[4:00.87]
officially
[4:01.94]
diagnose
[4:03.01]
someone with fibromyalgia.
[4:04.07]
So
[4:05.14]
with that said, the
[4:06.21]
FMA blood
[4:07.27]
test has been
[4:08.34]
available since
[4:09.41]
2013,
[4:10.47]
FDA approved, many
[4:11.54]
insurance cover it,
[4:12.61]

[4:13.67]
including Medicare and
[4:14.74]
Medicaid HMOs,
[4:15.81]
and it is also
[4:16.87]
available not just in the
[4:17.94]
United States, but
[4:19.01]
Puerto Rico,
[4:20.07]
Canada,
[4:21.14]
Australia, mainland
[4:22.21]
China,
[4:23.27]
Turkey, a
*-*-*
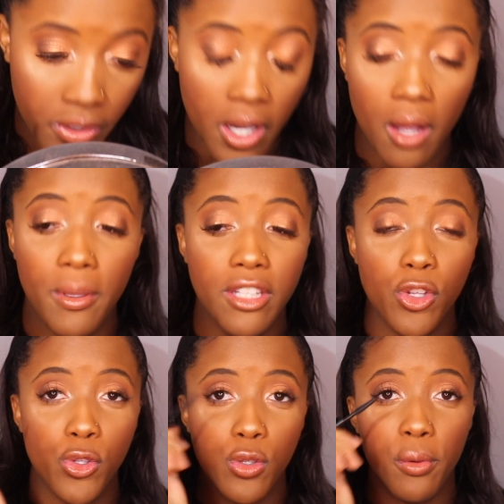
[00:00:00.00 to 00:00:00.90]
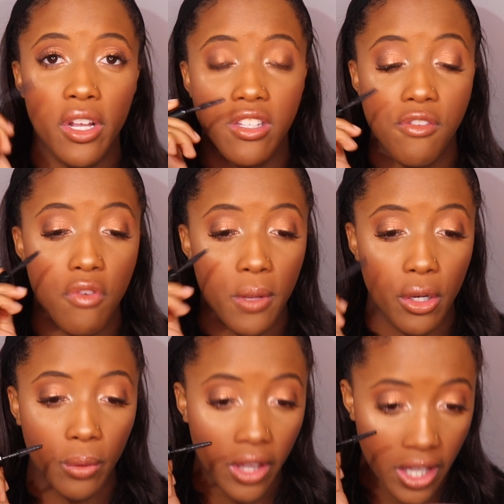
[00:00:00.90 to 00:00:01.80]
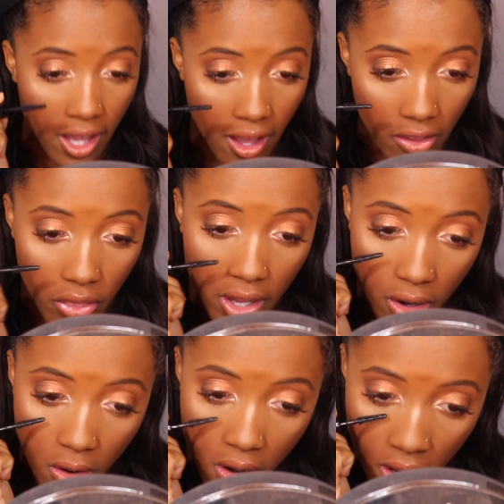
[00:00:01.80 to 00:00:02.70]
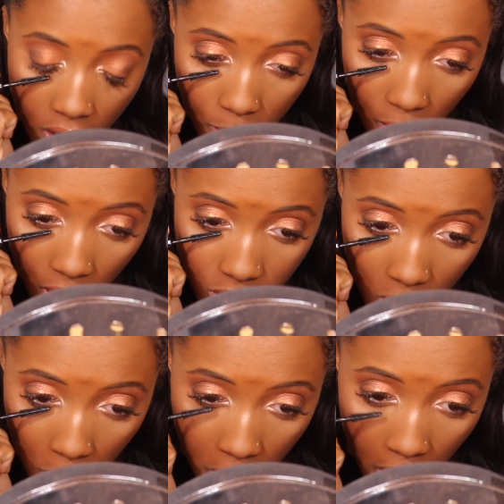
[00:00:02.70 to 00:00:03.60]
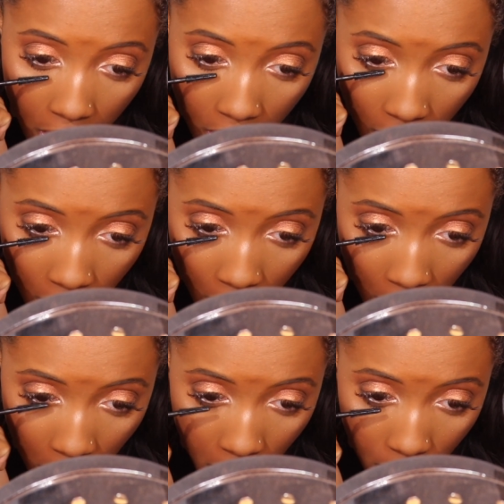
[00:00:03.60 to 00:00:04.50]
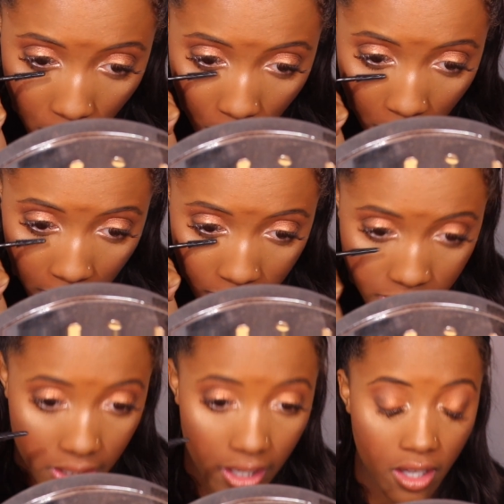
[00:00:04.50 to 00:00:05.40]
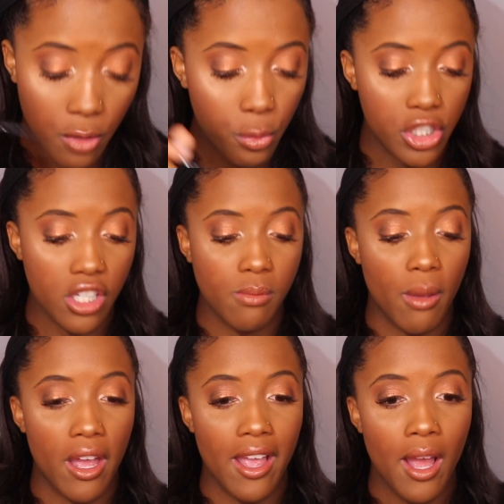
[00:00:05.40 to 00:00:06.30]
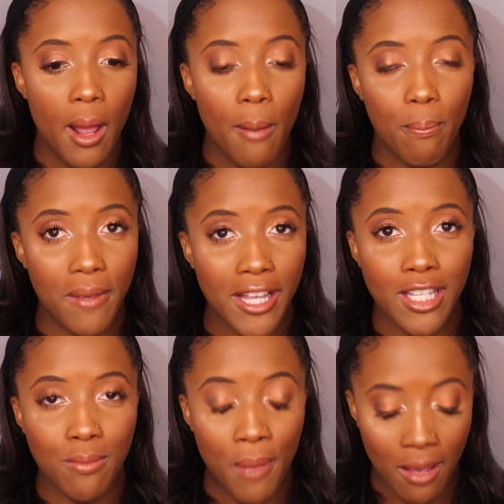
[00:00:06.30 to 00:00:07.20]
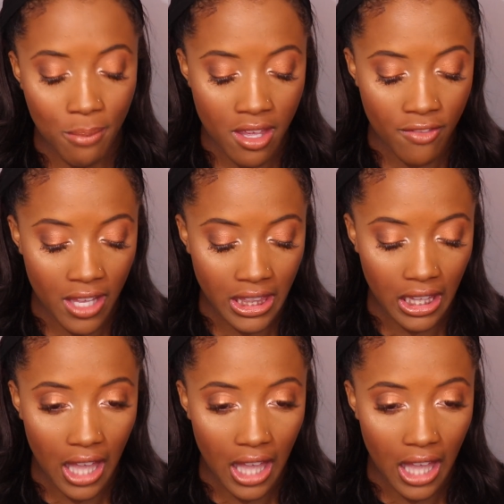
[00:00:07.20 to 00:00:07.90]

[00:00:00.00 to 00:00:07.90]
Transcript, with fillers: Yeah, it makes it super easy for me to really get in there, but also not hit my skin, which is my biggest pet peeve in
*-*-*
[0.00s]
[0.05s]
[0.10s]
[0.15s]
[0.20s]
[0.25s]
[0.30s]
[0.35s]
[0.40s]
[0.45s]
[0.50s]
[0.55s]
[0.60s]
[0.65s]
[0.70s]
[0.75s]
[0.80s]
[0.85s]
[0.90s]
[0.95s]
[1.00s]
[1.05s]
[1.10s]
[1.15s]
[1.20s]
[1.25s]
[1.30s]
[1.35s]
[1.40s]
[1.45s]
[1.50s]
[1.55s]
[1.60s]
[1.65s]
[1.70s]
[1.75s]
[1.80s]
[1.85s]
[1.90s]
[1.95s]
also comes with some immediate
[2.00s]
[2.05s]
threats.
*-*-*
TASK DETAILS: Copy only what lies between the line with "[00:00:01.80 to 00:00:02.70]" and the line with "Transcript, with fillers: Yeah, it", those two lines included, exactly as given above; pictures stay out.

RESPONSE AREA:
[00:00:01.80 to 00:00:02.70]
[00:00:02.70 to 00:00:03.60]
[00:00:03.60 to 00:00:04.50]
[00:00:04.50 to 00:00:05.40]
[00:00:05.40 to 00:00:06.30]
[00:00:06.30 to 00:00:07.20]
[00:00:07.20 to 00:00:07.90]

[00:00:00.00 to 00:00:07.90]
Transcript, with fillers: Yeah, it makes it super easy for me to really get in there, but also not hit my skin, which is my biggest pet peeve in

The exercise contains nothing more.